Task goal: Two lines below mark the span: the one containing "Frames from a" and the one containing "[1:39.89-1:40.19]". Set down both, plus every line between, exactly as they stand, and nothing else.

Dataset entries:
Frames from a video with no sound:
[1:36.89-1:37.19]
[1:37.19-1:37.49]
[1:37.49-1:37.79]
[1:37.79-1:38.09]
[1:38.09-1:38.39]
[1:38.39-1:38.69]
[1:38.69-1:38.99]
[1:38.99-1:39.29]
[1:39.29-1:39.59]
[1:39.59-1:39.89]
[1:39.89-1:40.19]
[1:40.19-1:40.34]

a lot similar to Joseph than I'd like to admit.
==
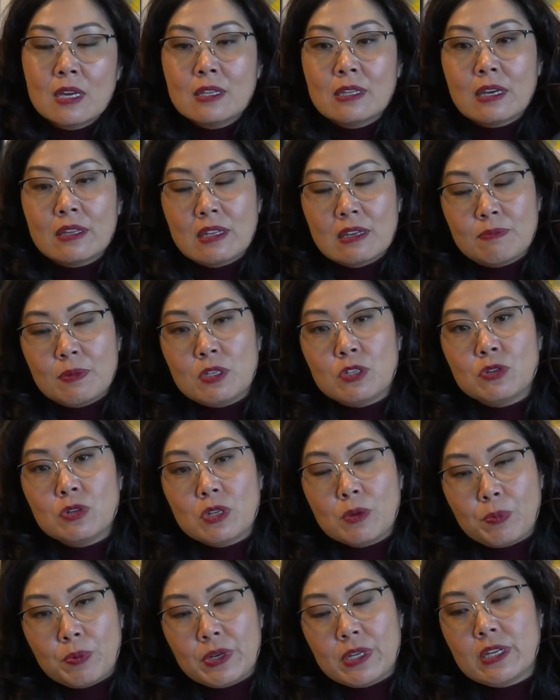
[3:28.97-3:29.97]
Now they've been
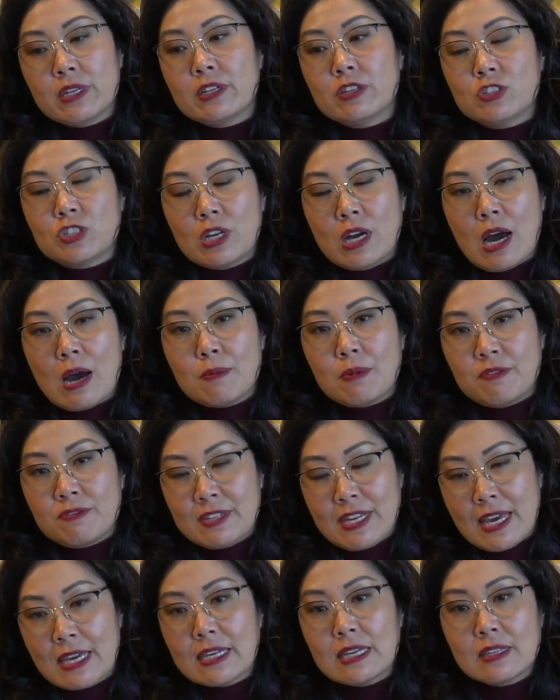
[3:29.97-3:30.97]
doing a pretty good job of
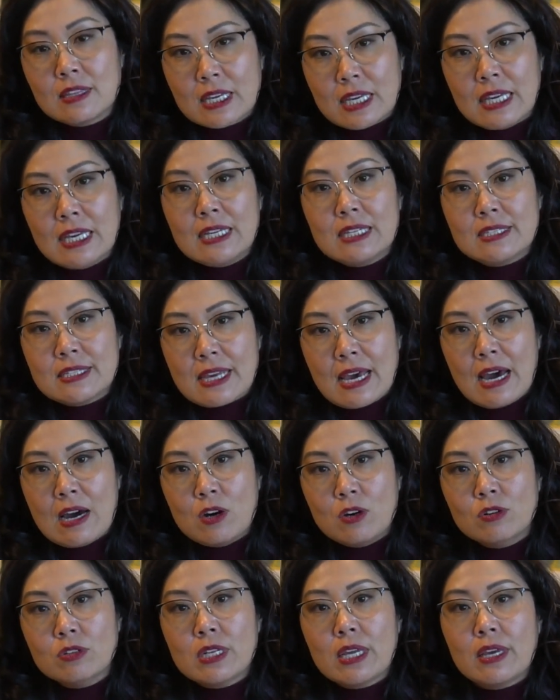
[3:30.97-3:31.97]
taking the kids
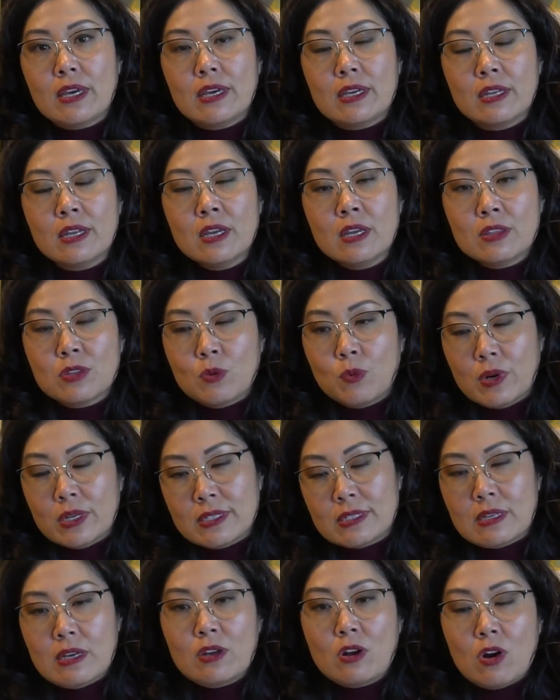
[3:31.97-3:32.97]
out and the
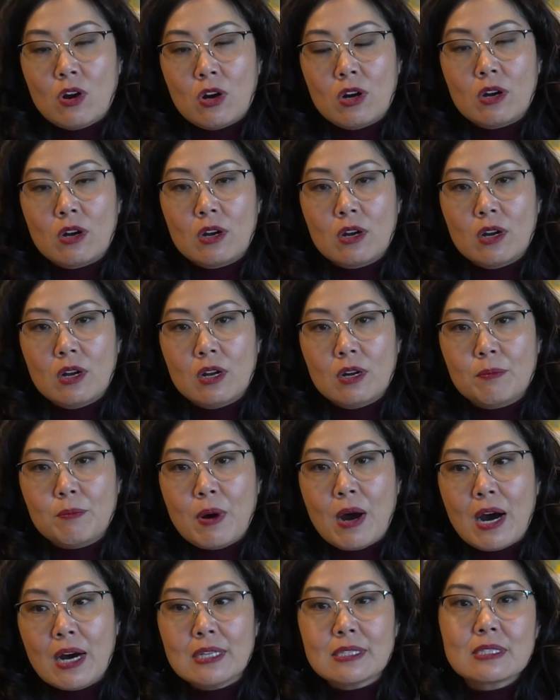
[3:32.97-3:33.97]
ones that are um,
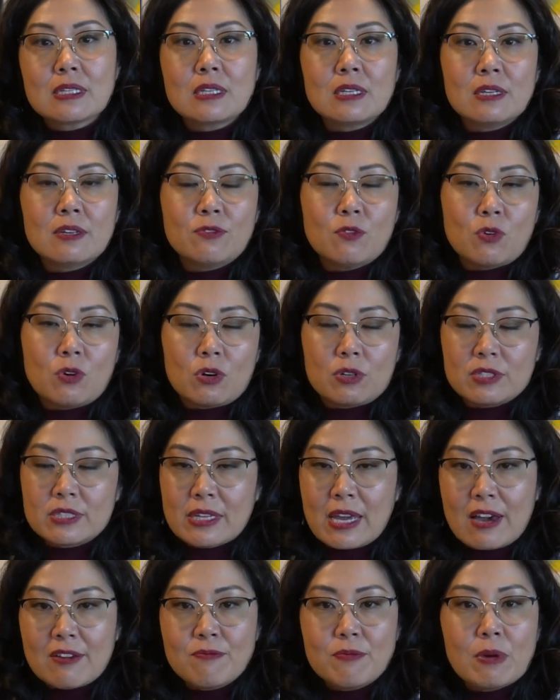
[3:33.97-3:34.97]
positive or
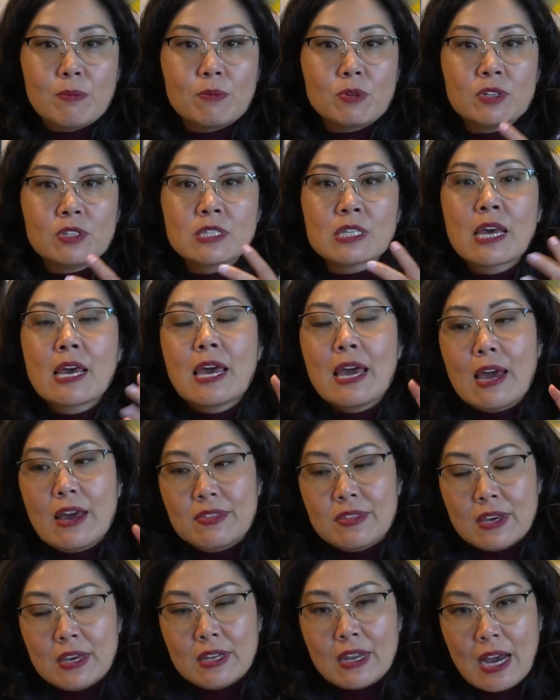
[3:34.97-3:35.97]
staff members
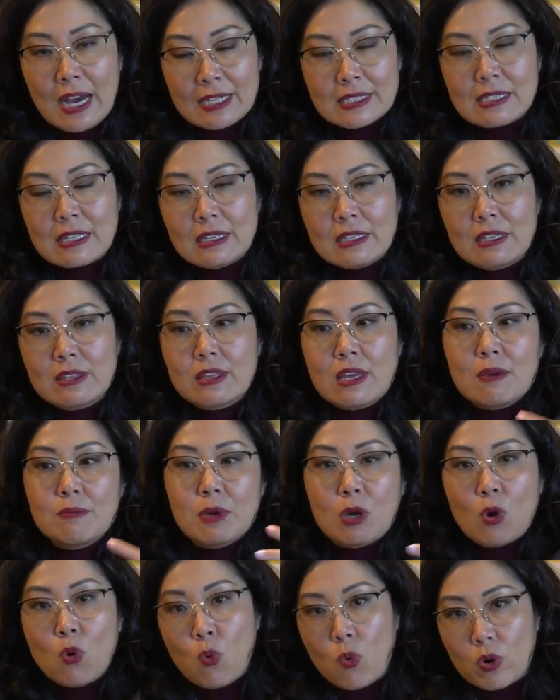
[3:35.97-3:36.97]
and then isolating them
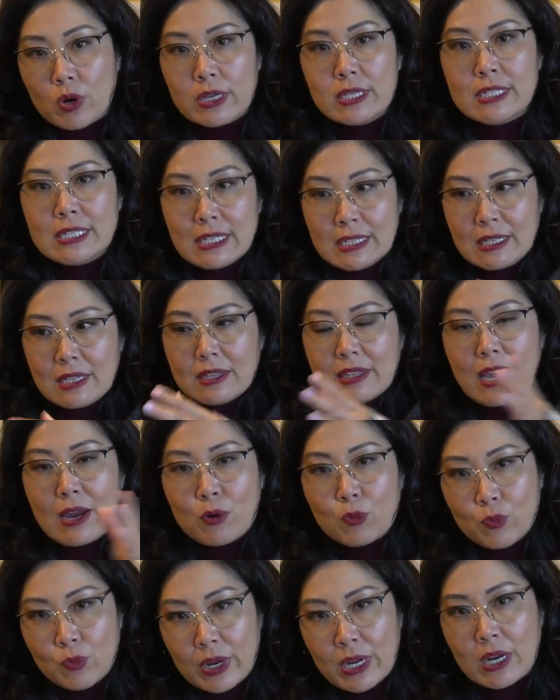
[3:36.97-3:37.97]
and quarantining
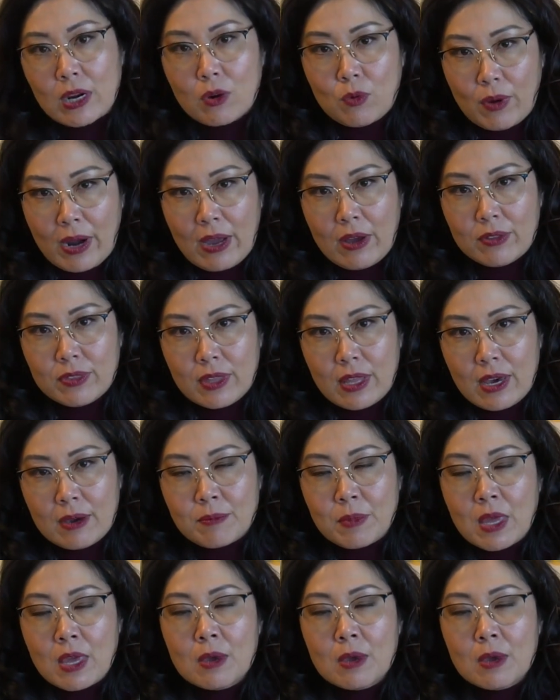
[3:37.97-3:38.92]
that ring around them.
--
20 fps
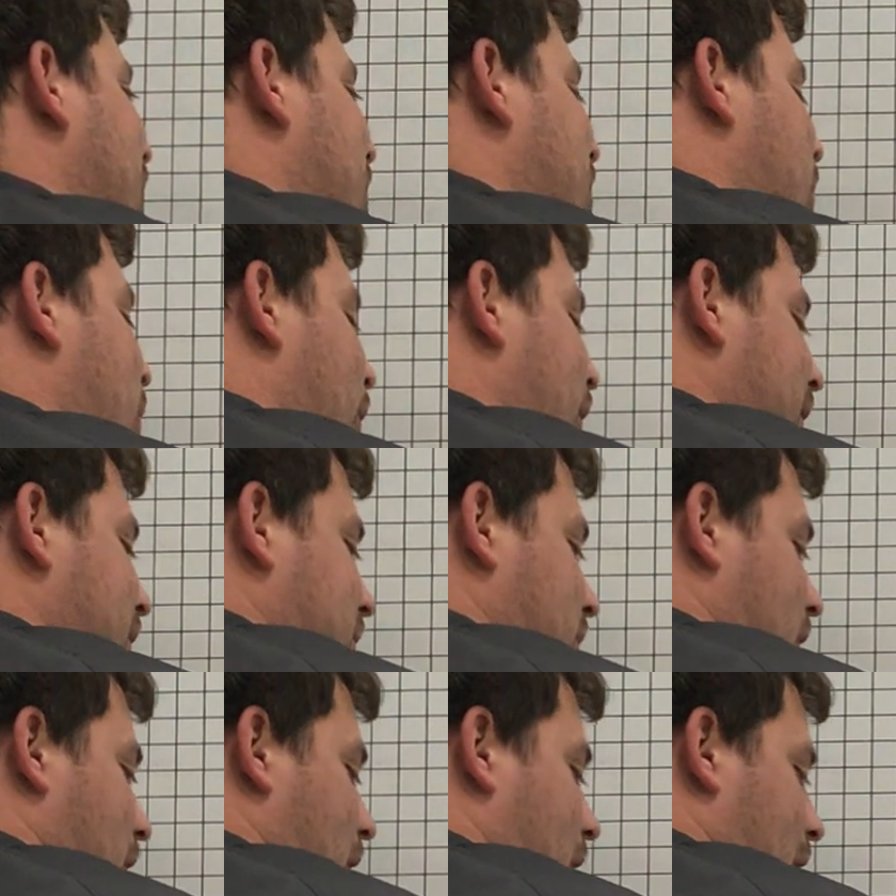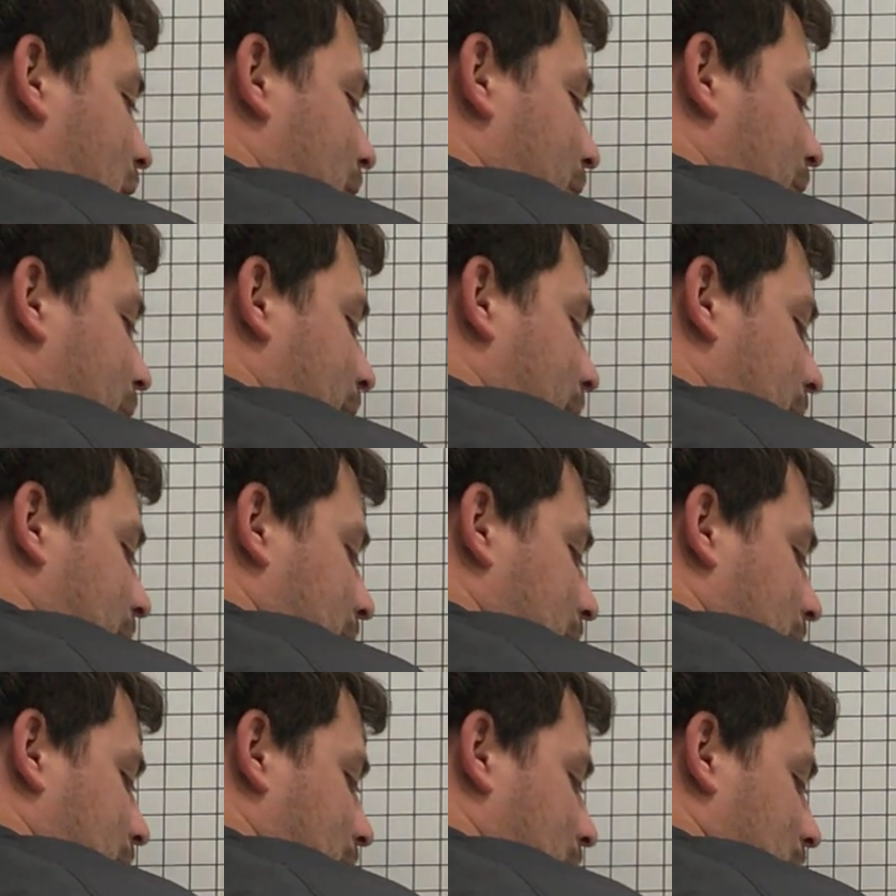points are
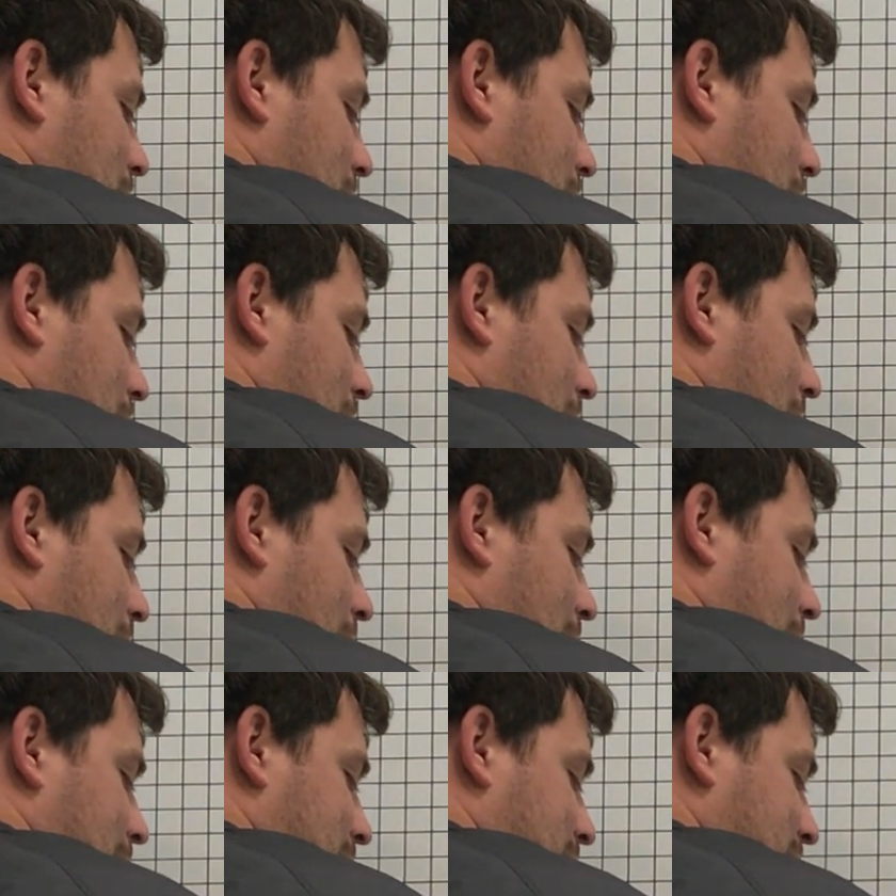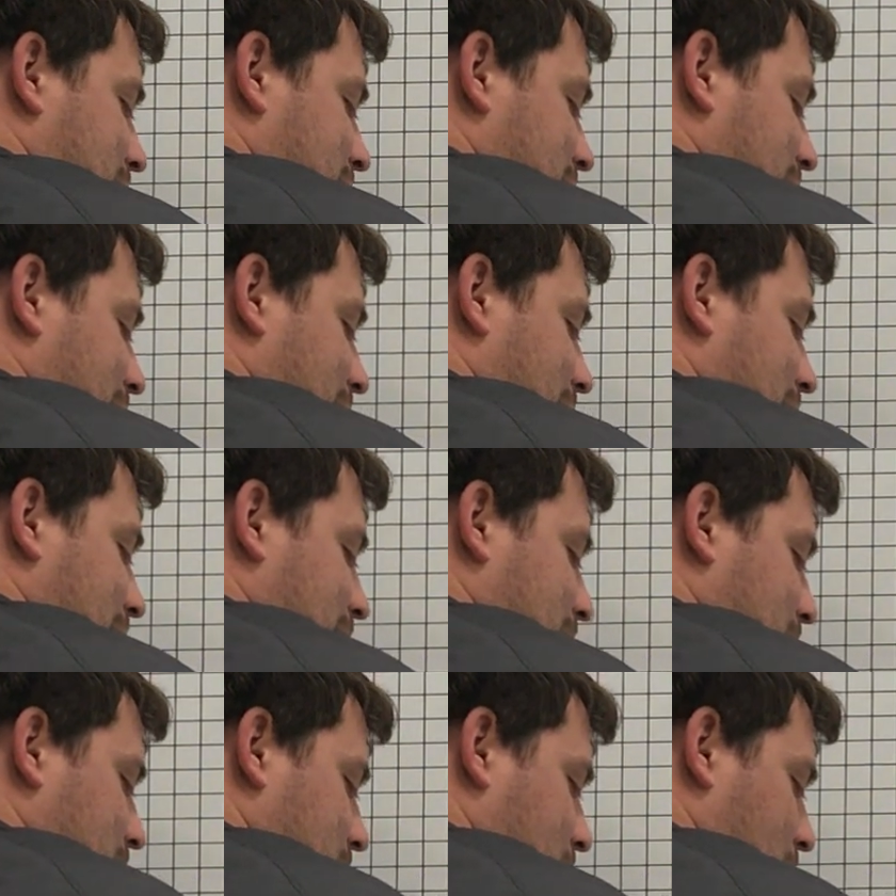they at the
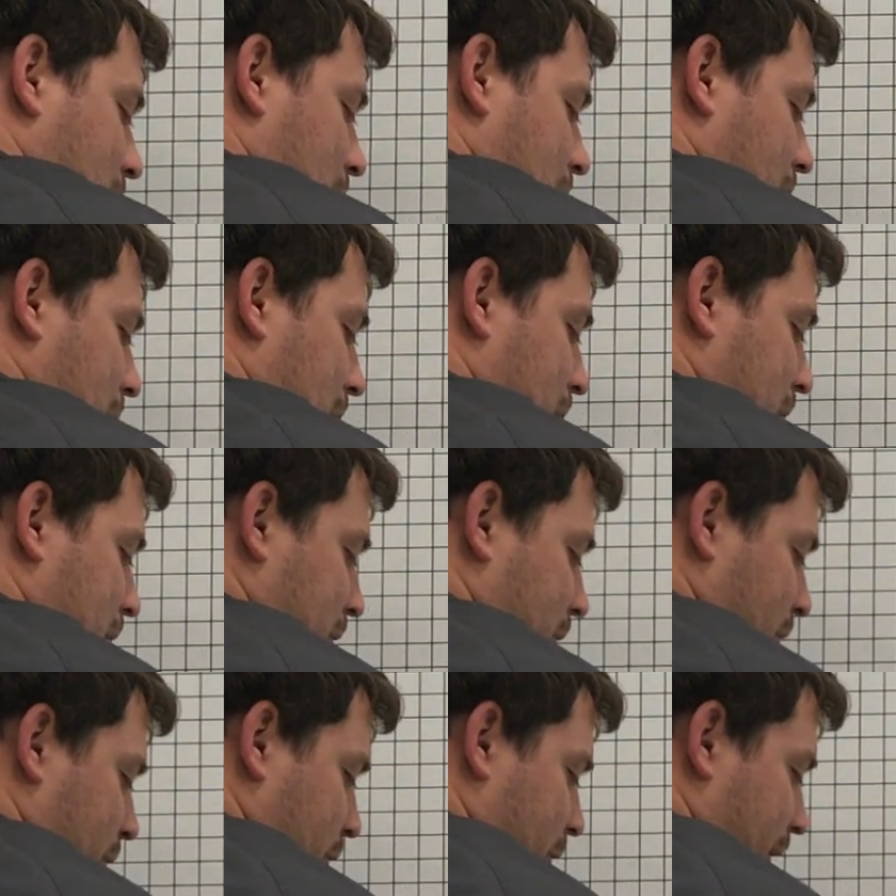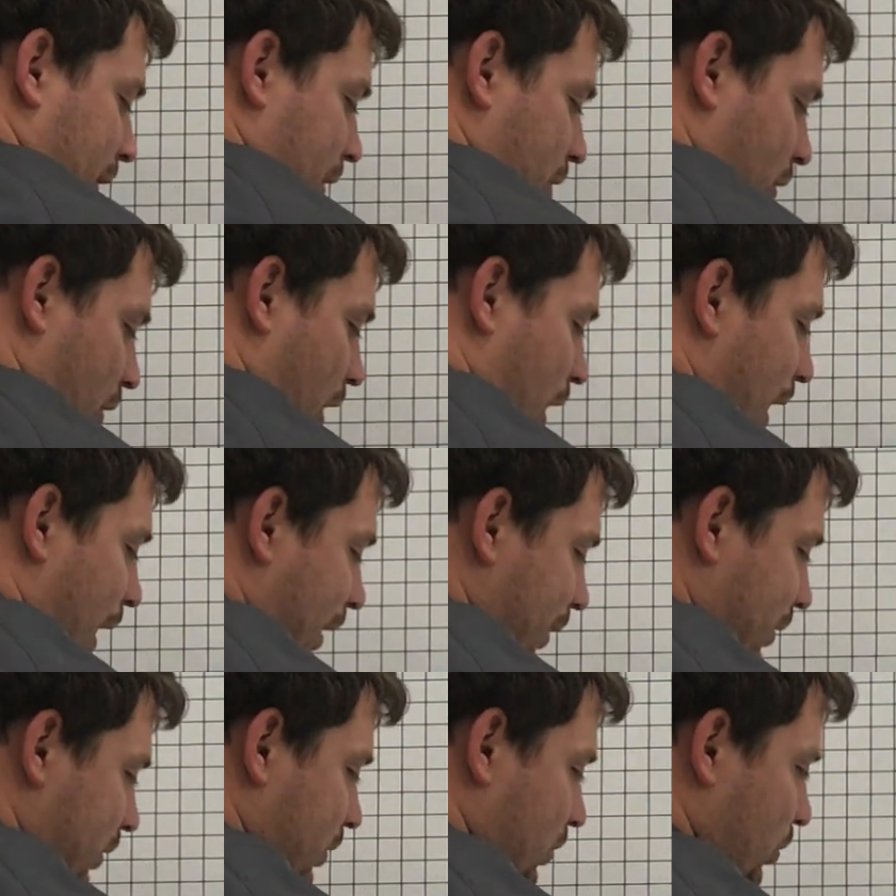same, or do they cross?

Task result:
Frames from a video with no sound:
[1:36.89-1:37.19]
[1:37.19-1:37.49]
[1:37.49-1:37.79]
[1:37.79-1:38.09]
[1:38.09-1:38.39]
[1:38.39-1:38.69]
[1:38.69-1:38.99]
[1:38.99-1:39.29]
[1:39.29-1:39.59]
[1:39.59-1:39.89]
[1:39.89-1:40.19]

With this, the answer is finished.